Make sure to use the reference Python distribution so that project files can be opened by the TAs. In this course, we use Anaconda, specifically the version based on Python 3.8.

Please keep in mind that homework assignments must be done individually.

Problem -1: Warmup (not graded)

$$ \newcommand{\vp}{\mathbf{p}} \newcommand{\vl}{\mathbf{l}} \newcommand{\vx}{\mathbf{x}} \newcommand{\mA}{\mathbf{A}} \newcommand{\vb}{\mathbf{b}} \newcommand{\vc}{\mathbf{c}} \newcommand{\vx}{\mathbf{x}} \newcommand{\vu}{\mathbf{u}} \newcommand{\vv}{\mathbf{v}} \newcommand{\mA}{\mathbf{A}} \newcommand{\mL}{\mathbf{L}} \newcommand{\mU}{\mathbf{U}} \newcommand{\mV}{\mathbf{V}} \newcommand{\mP}{\mathbf{P}} \newcommand{\mI}{\mathbf{I}} $$

The following review and paper & pencil questions are meant to check your comprehension of lecture and reading material in addition to linear algebra prerequisites.

  1. In class, we discussed the power and inverse iteration, which were two algorithms that converge against the largest and the smallest-magnitude eigenvectors of a matrix $\mA$, respectively.
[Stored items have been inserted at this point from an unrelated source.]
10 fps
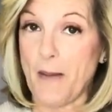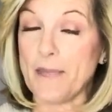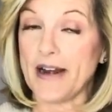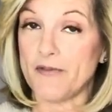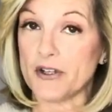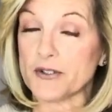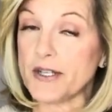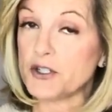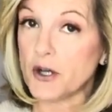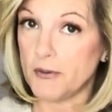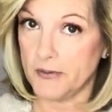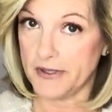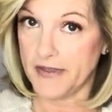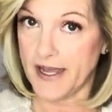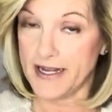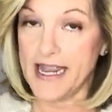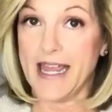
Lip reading: but I've also had trouble with that.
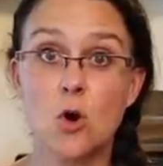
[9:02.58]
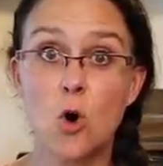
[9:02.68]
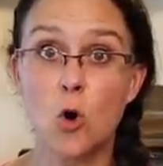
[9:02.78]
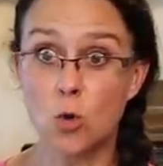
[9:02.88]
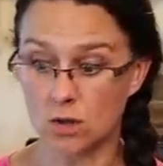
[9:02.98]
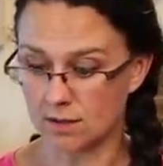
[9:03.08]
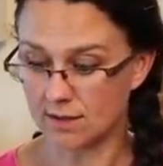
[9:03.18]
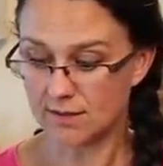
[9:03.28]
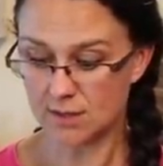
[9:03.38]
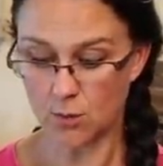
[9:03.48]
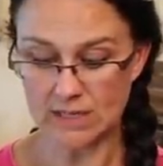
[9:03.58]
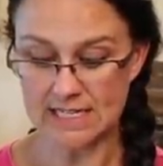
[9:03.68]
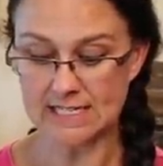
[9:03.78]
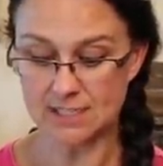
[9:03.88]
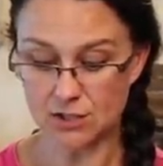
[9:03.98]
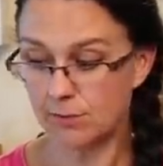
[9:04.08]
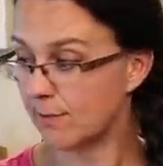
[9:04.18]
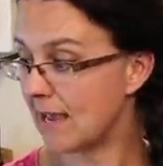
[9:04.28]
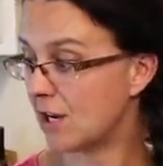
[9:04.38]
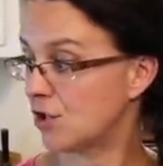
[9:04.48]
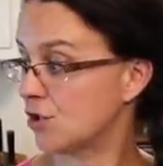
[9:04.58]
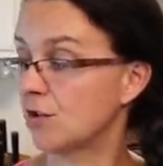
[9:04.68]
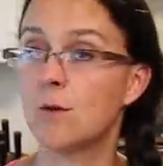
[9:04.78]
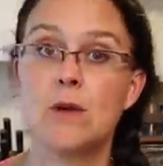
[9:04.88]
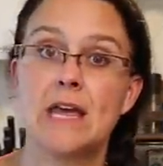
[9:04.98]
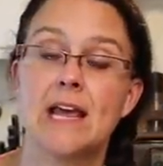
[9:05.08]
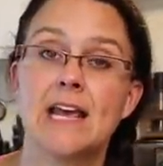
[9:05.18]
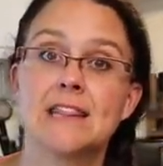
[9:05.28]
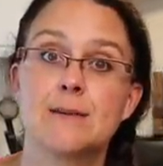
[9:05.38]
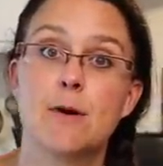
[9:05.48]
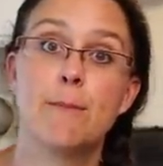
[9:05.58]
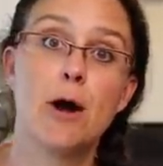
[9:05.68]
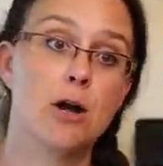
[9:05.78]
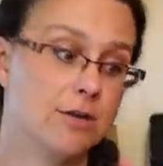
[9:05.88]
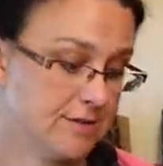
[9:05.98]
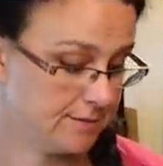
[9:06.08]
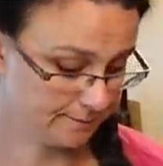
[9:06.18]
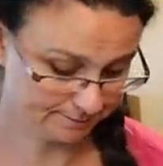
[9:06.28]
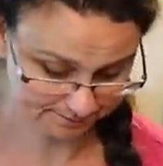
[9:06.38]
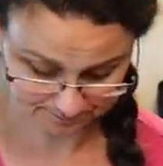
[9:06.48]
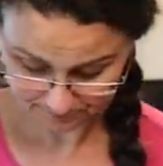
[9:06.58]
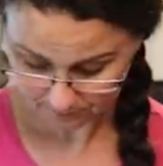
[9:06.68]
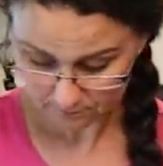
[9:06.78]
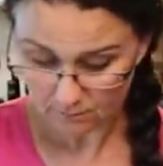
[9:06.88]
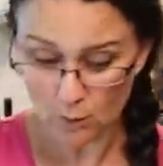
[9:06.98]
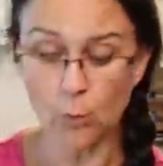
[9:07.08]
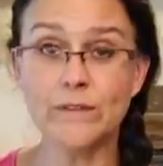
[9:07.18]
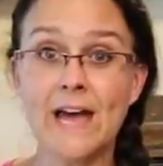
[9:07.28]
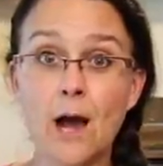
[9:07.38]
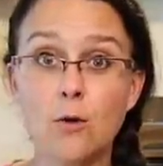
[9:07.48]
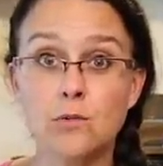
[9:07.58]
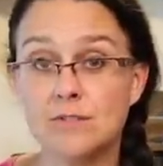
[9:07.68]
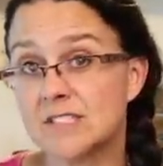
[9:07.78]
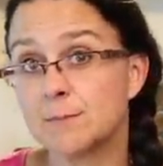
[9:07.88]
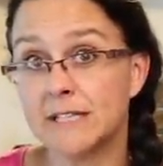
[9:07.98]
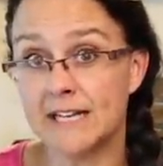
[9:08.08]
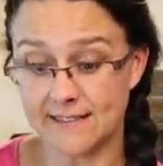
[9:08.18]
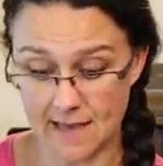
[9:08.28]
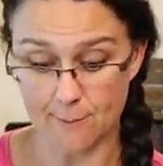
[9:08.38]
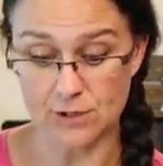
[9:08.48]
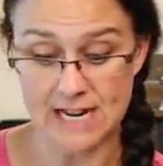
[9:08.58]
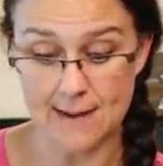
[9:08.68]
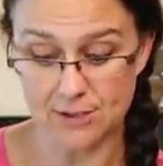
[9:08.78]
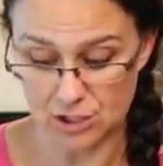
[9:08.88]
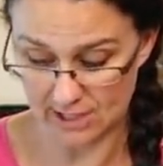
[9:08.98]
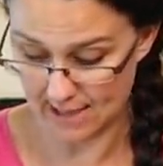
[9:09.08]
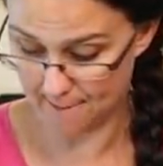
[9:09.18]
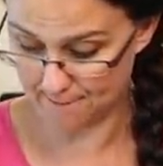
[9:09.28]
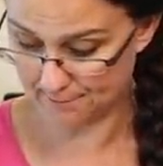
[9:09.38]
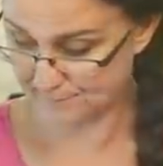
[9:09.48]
whole, so we need to make sure that we can get them apart without splitting them or damaging them.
Suppose now that we want to develop a new algorithm that finds a different eigenvector $\vv$ whose associated eigenvalue $\lambda\in\mathbb{R}$ is known (although it is not necessarily the smallest or largest one).
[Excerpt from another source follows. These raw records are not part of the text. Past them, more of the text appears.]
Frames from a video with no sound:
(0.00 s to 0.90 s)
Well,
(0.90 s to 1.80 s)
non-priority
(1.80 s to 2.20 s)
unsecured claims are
    The way to do this is to run power iteration on a different matrix $\mA'$ derived from $\mA$, where $\vv$ is now associated with the largest eigenvalue. How can such a matrix be created? It may be helpful to review the definition of eigenvalues in terms of roots of the characteristic polynomial.

  2. List two ways in which the power iteration can fail to converge.
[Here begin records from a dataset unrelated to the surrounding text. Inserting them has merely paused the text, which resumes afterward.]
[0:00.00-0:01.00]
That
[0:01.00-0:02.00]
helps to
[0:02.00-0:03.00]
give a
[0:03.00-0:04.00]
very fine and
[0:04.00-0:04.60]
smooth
  3. Consider a column vector as a $n\times 1$ matrix and write down its singular value decomposition $\mathbf{U\Sigma V}^T$ without using a computer. Do the same exercise once more for a row vector.

  4. During lecture, we discussed how very ill-conditioned linear systems can be regularized by truncating the associated singular value decomposition (Problem 2 in this homework uses this technique). This effectively corresponds to solving a modified linear system -- can you say something about its condition number?

0 Prelude

As in the previous assignments we'll begin by importing essential NumPy/SciPy/Matplotlib components that are needed to complete the exercises. The first two lines instruct Matplotlib to embed figures directly into the notebook and render them in sufficient quality for modern high-DPI ("retina") displays.

In [ ]:
%matplotlib inline
%config InlineBackend.figure_format='retina'

import numpy as np
import scipy.linalg as la
import scipy.ndimage
from matplotlib import pyplot as plt

The two lines below adjust the default figure size and ensure that low resolution images are rendered with sharp pixel contours instead of a blurry approximation.

In [ ]:
plt.rcParams['figure.figsize'] = (6.0, 6.0)
plt.rcParams['image.interpolation'] = 'nearest'

This assignment entails construction of large numbers of temporary matrices that may eventually exceed the available amount on memory of your computer (if never freed), hence it's useful to be able to force the Python garbage collector to run from time to time. The line below performs the necessary import so that this can be done via a call to gc.collect().

In [ ]:
import gc

Problem 1. Analyzing bacterial growth using the matrix exponential & bisection (30 Points)

This problem focuses on a classical application of ordinary differential equations to model bacterial growth. Suppose a petri dish contains $x(t)$ bacteria at time $t$. Assuming abundant resources (nutrients, size of petri dish), the cell culture will grow exponentially at a rate of approximately

$$ x'(t) = 0.23\,x(t) $$

cells per minute. Bacterial infections can pose a grave danger if left untreated—in this exercise, we will try to understand the effect of adding $a$ milligrams of an antibacterial agent (e.g. an antibiotic) to the petri dish. Suppose that this agent kills bacteria a fixed rate of $10^5$ cells per milligram and per minute. The modified differential equation

$$ x'(t) = 0.23\,x(t) - 10^5\,a, $$

then models the resulting behavior (until no more bacteria are left, at which point the equation becomes nonsensical as cell counts become negative).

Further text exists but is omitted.